To date, Azerbaijan supplies Israel with around 65%-70% of its oil needs.
He added that Azerbaijan’s victory against Armenia was also a game changer.
While he could not say why he was chosen to be the first ambassador, Mammadov said he visited Israel five years ago in his previous role as chief of staff of the Education Ministry. Then, he helped spearhead collaboration with Israel in the field of education, including bringing dozens of Azerbaijani teachers to the region to be trained in the STEAM (science, technology, engineering, the arts and math) education approach. Today, the country has around 30 STEAM centers.
“Technology is the future of the economy,” Mammadov said. “We see from Israel, also known as the Start-Up Nation, how important it is to the broader society.”
He noted his involvement with Azerbaijan’s Jewish schools, which serve around 1,450 students, according to the most recent estimates by the World Jewish Congress.
According to Hebrew University demographer Sergio Della Pergola, between 7,800 and 16,000 Jews still live in Azerbaijan.
Mammadov spoke proudly about the local Jewish community, which dates back to the fifth century, and he said it has peacefully coexisted since then.

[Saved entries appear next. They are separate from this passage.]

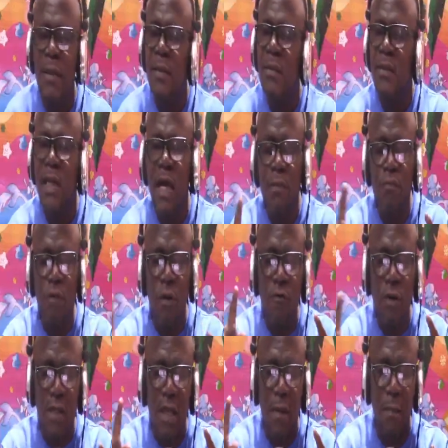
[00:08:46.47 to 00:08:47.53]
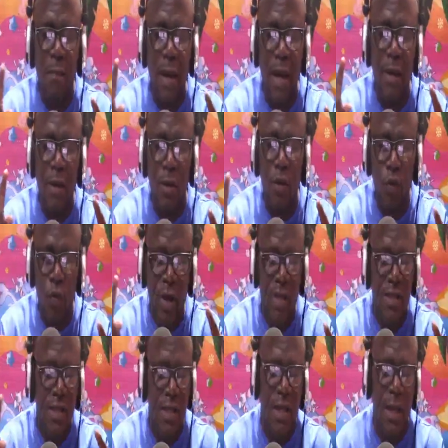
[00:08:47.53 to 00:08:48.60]
then Professor Mike Okwe
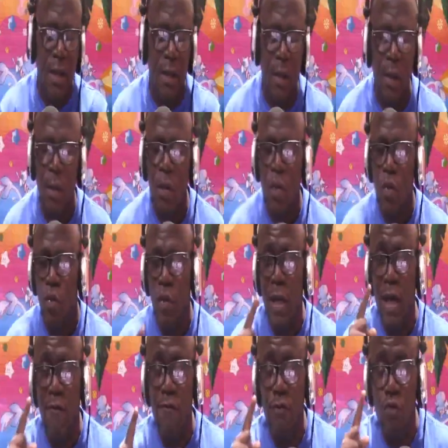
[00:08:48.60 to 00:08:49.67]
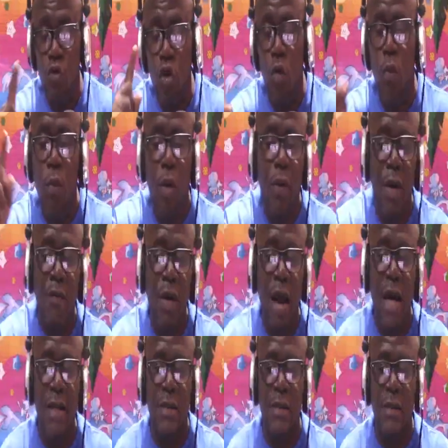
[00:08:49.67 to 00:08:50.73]
Senior would have no moral
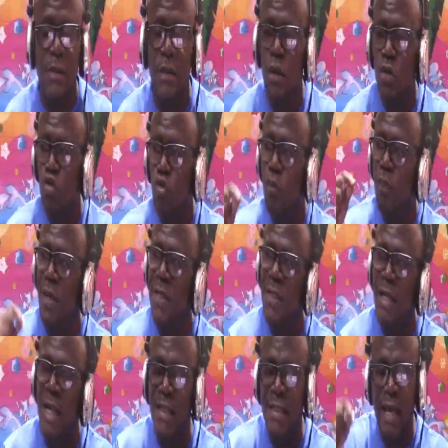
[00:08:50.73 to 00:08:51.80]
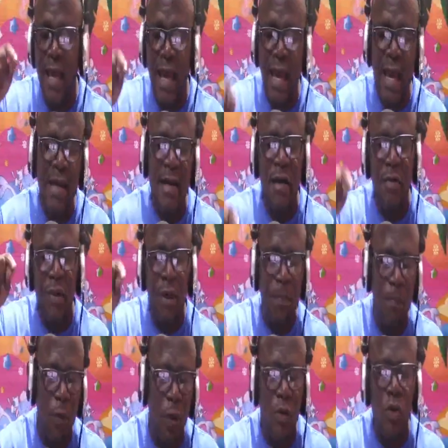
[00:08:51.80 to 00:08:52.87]
right to present any
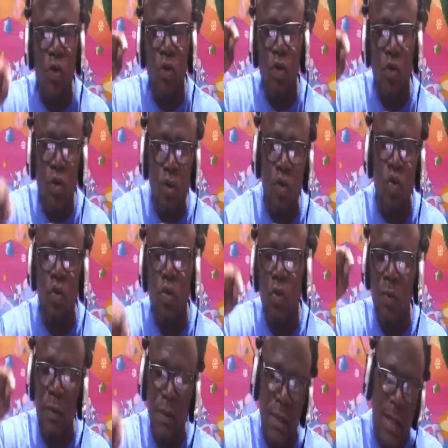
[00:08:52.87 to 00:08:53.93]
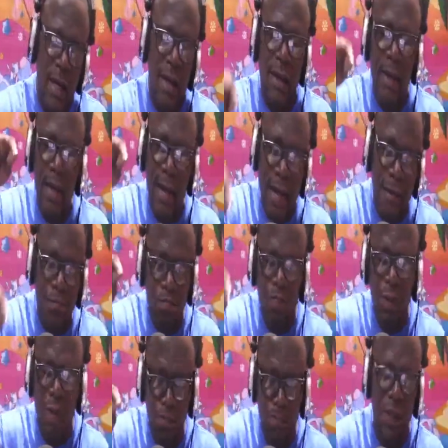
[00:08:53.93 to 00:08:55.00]
report to the
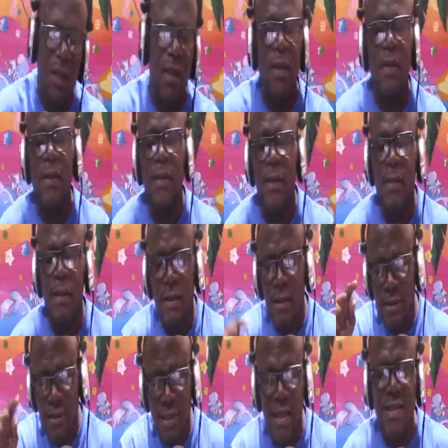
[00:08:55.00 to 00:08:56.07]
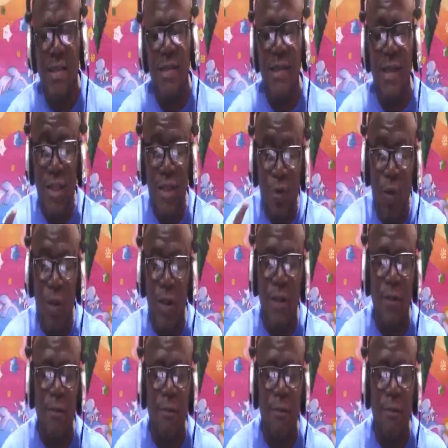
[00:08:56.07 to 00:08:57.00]
MPP. This is what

While today Ashkenazi and Georgian Jews are also living in Azerbaijan, the first Jews were known as the “Mountain Jews” because they lived in the country’s extremely remote and mountainous areas. Their neighborhoods have become known as “the Jerusalem of the Caucasus.”
In February, Mammadov visited one of the Jewish day schools and planted trees for Tu Bishvat.
“When I tell Israelis about Jewish kids studying Hebrew in Baku, they get surprised,” he said with a smile. “In Baku, diversity is just our normal way of life.”
Mammadov said he has been greeted in Israel with a “warm welcome by everyone I meet.”
“We don’t consider opening an embassy in Israel an end goal,” he added. “It is just the beginning of the next page. We want the embassy to be an instrument for widening our relations in various fields – especially people-to-people contact.”
The ambassador noted that there are direct flights between Baku and Tel Aviv, and the number is expected to increase soon.
“We will welcome all Israelis and encourage them to visit Azerbaijan,” he said.